January 15, 2007

BOOKS: The Reach of a Chef, Michael Ruhlman (2006)

Third in Ruhlman's series exploring the world of the professional chef.

In 1997's The Making of a Chef, Ruhlman went to the Culinary Institute of America and took an abbreviated version of the school's chef-training curriculum. For 2000's The Soul of a Chef, he gave us in-depth looks at two chefs, rising star Michael Symon and Napa Valley's legendary Thomas Keller. The new book is a wide-ranging overview (featuring return visits to the CIA and Thomas Keller) of how the chef's world has changing in the era of celebrity chefs and the Food Network.

Keller is in New York, preparing to open his second restaurant, to be called Per Se, which represents one of the major trends of recent years: chef as brand name. The fact that a chef's name is associated with the restaurant is rapidly becoming more important than whether he's actually there cooking the food. Wolfgang Puck, Emeril Lagasse, Charlie Trotter -- all have created empires, and are now arguably more important as products than they are as chefs; one of Ruhlman's chapters examines the Food Network, focusing on Lagasse and Rachael Ray, who's managed to become a brand name/product without ever actually having been a professional chef.

There are still chefs who matter as chefs, of course. Across the hall in the same office tower as Per Se is Masa, run by Masayoshi Takayama; it's the exact opposite of Per Se and the brand name culture. Takayama is a sushi chef who hosts only a few customers a night and serves whatever he chooses to serve; his presence as chef is so important that if he takes sick, Masa does not open.

We also visit two rising chefs and follow their progress as they navigate the increasingly complicated career paths available to them. In Maine, Melissa Kelly's Primo focuses on basic cooking with fresh ingredients; the restaurant has its own 2-acre garden, and its menus change from week to week depending on what's available for harvest. Grant Achatz, at Chicago's Trio, is on the cutting edge of experimental cuisine, using unorthodox techniques and advanced science to create multi-course meals that are barely recognizable as traditional food.
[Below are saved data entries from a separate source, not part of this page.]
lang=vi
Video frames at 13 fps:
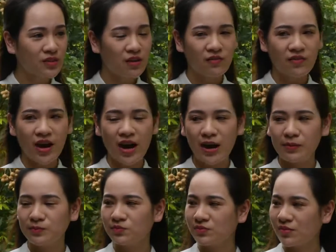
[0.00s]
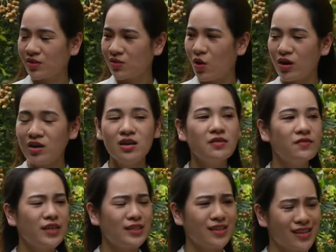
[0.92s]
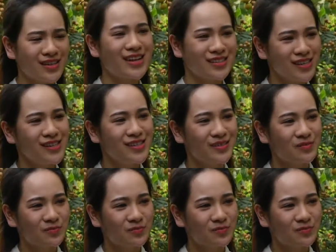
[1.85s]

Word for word: Đúng. Và có hương vị rất là đặc trưng.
One of Ruhlman's great strengths is his ability to describe food and its preparation so clearly that we can practically see and smell the plates. Here's his description of how Achatz prepares one of his garnishes:
Piles of fines herbes (a traditional four-herb combo of tarragon, chervil, parsley, and chives) are juiced. This liquid is then put in the bowl of a standing mixer and set in ice to keep it cold. A little of the juice is heated enough to melt a sheet of gelatin. This gelatin is then added to the mixing bowl, and it's whipped till the liquid froths to triple its volume; the foam is then put in a hotel pan and chilled. The gelatin sets before the bubbles pop, and so after it's completely chilled, you have what is like a foam pillow of fines herbes juice. At service a cone of it is carved out using a teaspoon and added to the asparagus plate as a garnish.

Ruhlman is a superb journalist, with an eye for just the detail that will bring his characters to life. The Reach of a Chef is a terrific book, and I'd actually recommend going back to read all three in the series.